SeaWorld employee Paul McComb was briefly suspended in July after the People for the Ethical Treatment of Animals (PETA) accused him [peta.org] of trying to incite violence among peaceful protesters whilst posting as an activist. But SeaWorld announced on Thursday that he has since returned to work in a different department.

This article from last year has some more details about the spying operation [theguardian.com]:

Separately, Peta said it was investigating the possibility that between three to five other people who had acted as supporters may have been operating undercover in some capacity for the theme park, having shown similar behaviour to McComb. Dr Jeffrey Ventre, who worked as a SeaWorld trainer in the early 1990s but has since become a vocal critic of keeping orcas in captivity, claimed: "It's bigger than Peta. The spy ring is much more sophisticated." Ventre, who appeared in Blackfish, said McComb had shadowed people involved with the CNN Films documentary, recording presentations that were meant to be closed door.

[...] The Pasadena police department's decision to release McComb (then going by Jones) after arresting him during a protest at the January 2014 Rose Parade first sparked suspicion among Peta members. Peta filed suit against Pasadena on Thursday for failing to produce documents under a Freedom of Information Act request that might show why the alleged undercover SeaWorld employee was released during the protests when Peta members were not.
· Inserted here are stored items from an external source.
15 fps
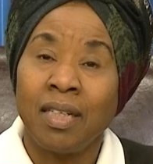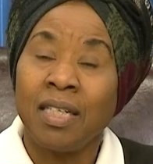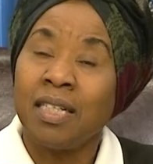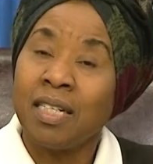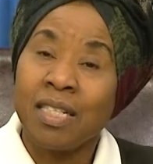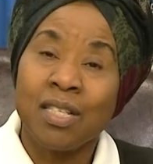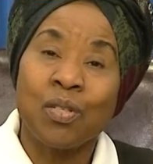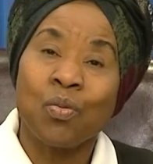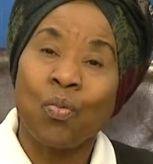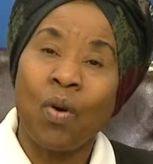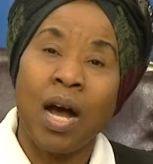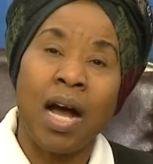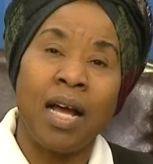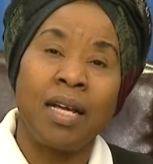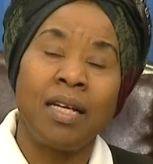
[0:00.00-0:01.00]
And this is
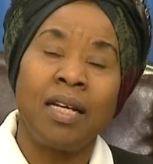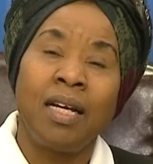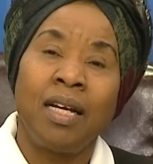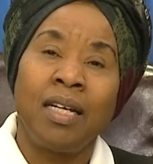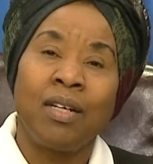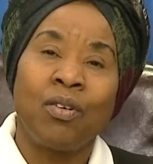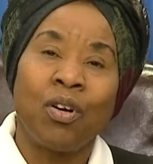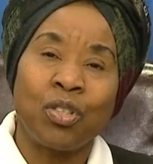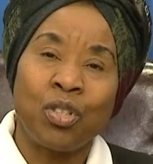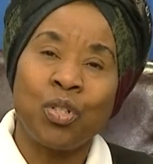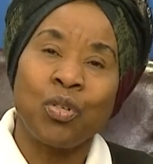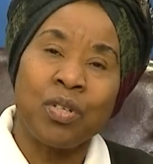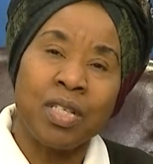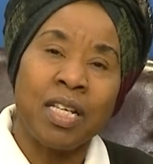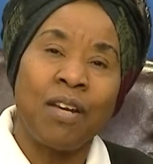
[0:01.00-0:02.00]
why God
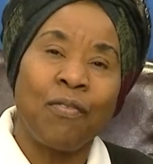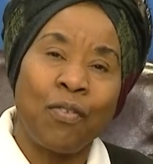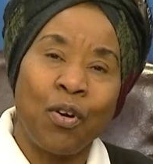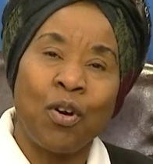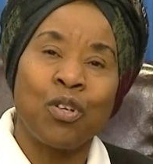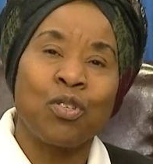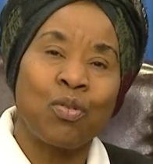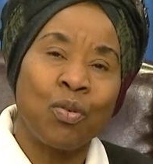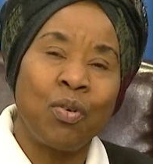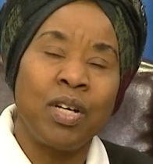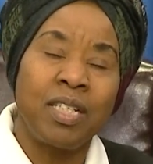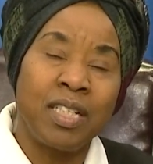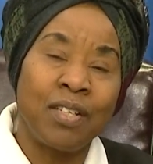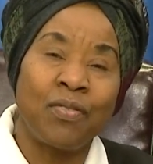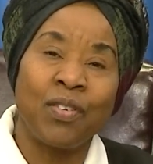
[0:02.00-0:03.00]
chosen for us to go
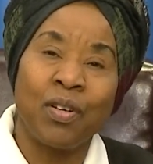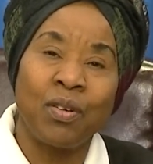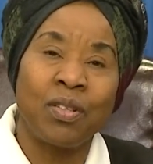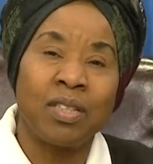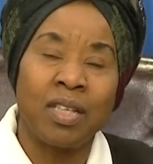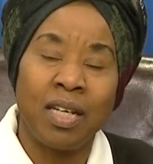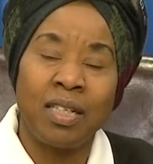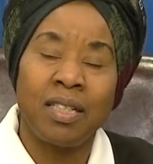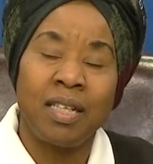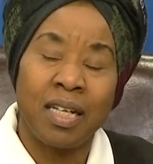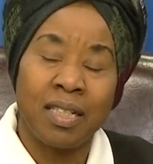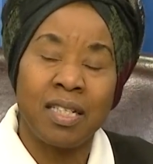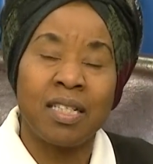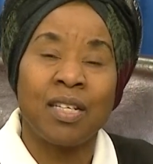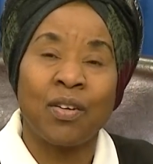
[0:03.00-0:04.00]
in difficult, in
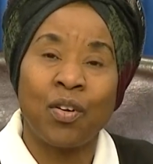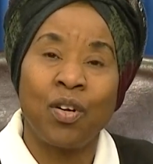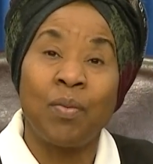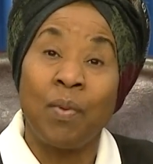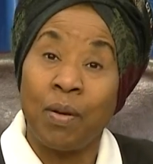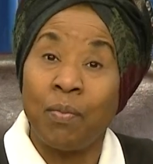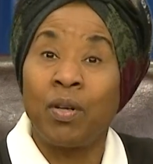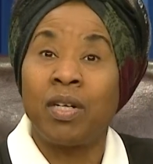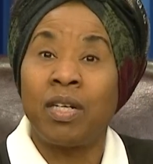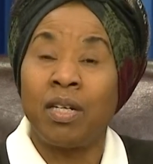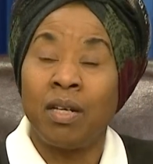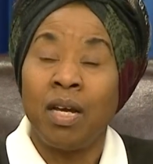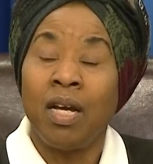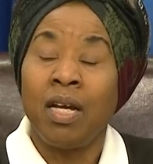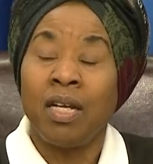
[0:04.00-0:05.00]
that difficult moment, but
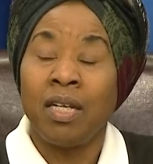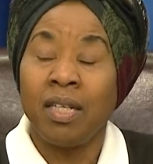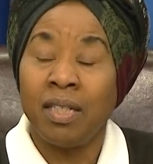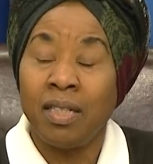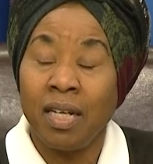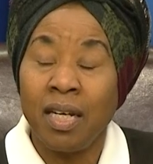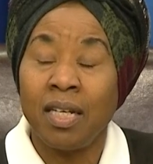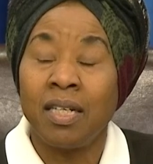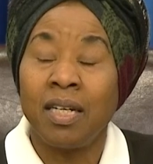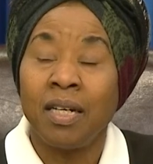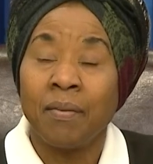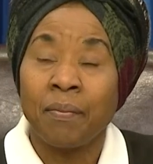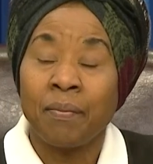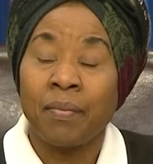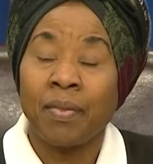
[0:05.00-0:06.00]
he, he did
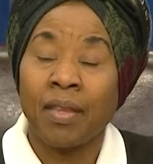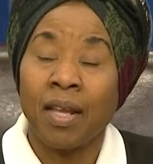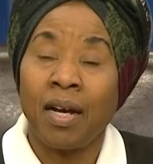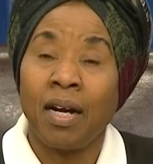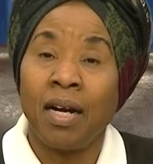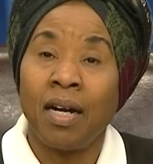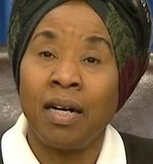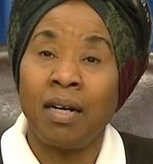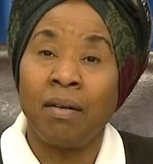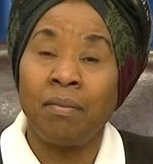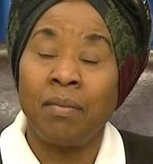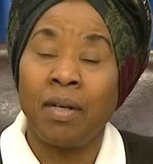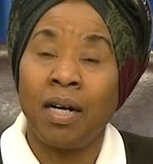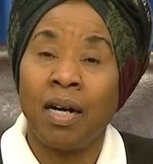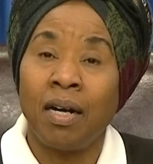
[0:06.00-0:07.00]

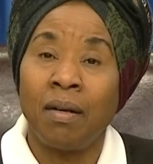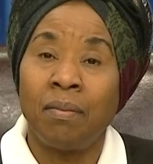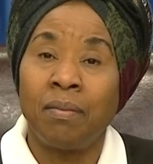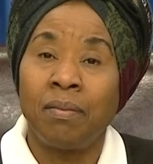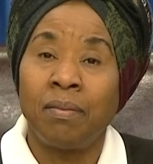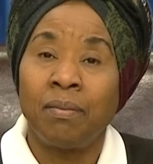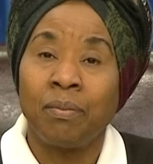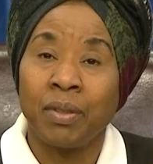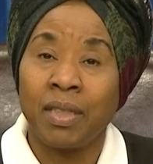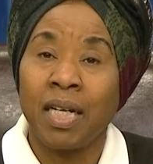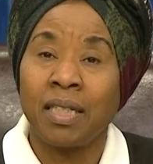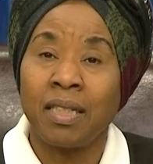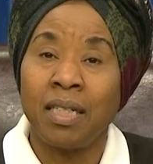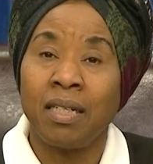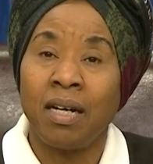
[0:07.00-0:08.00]
um, um,
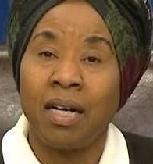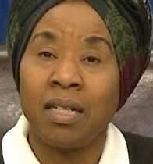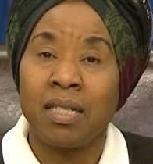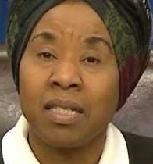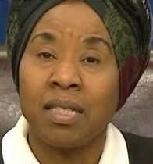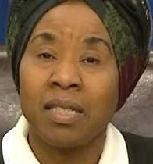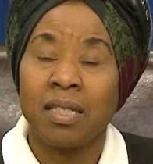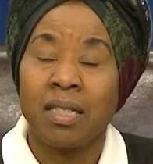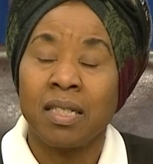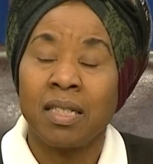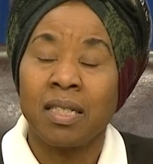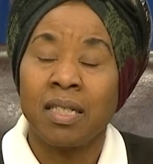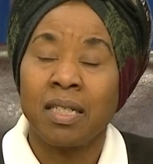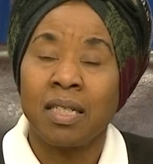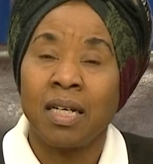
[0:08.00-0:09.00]
protected us,
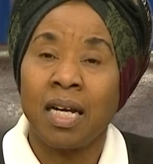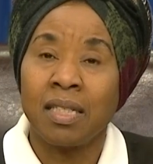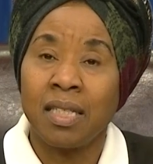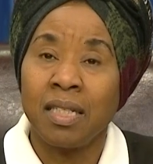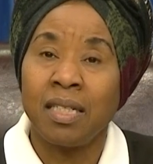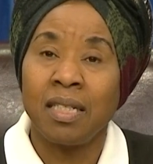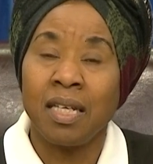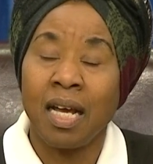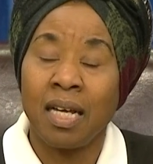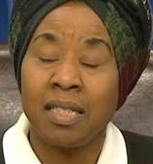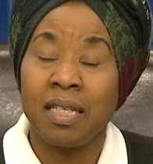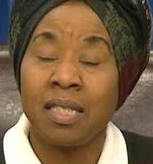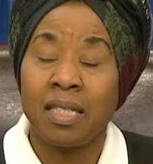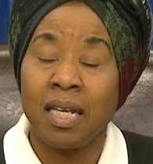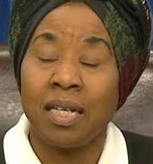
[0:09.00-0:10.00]
as he,
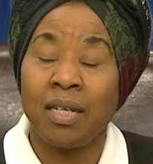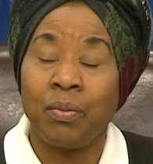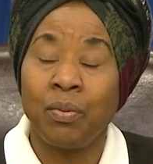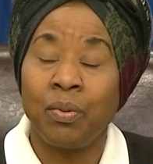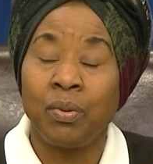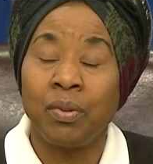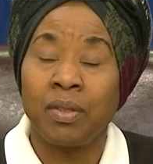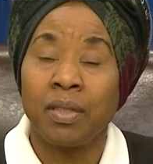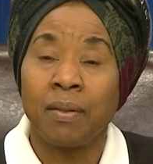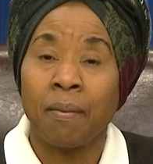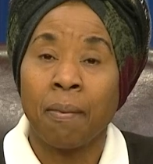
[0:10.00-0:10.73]
as he said he would,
Samantha Berg, another former SeaWorld trainer, said SeaWorld protesters had suspected undercover operatives may have been at a protest in Orlanda, Florida, in April. She said four unidentified individuals held signs reading "support social communism" under a hammer and sickle. "The protesters knew them, because they had been showing up over a period of months every time they would have a protest," said Berg. The belief among protesters at the time, according to Berg, was that SeaWorld had dispatched those four in order to "make the regular protesters look a little crazy".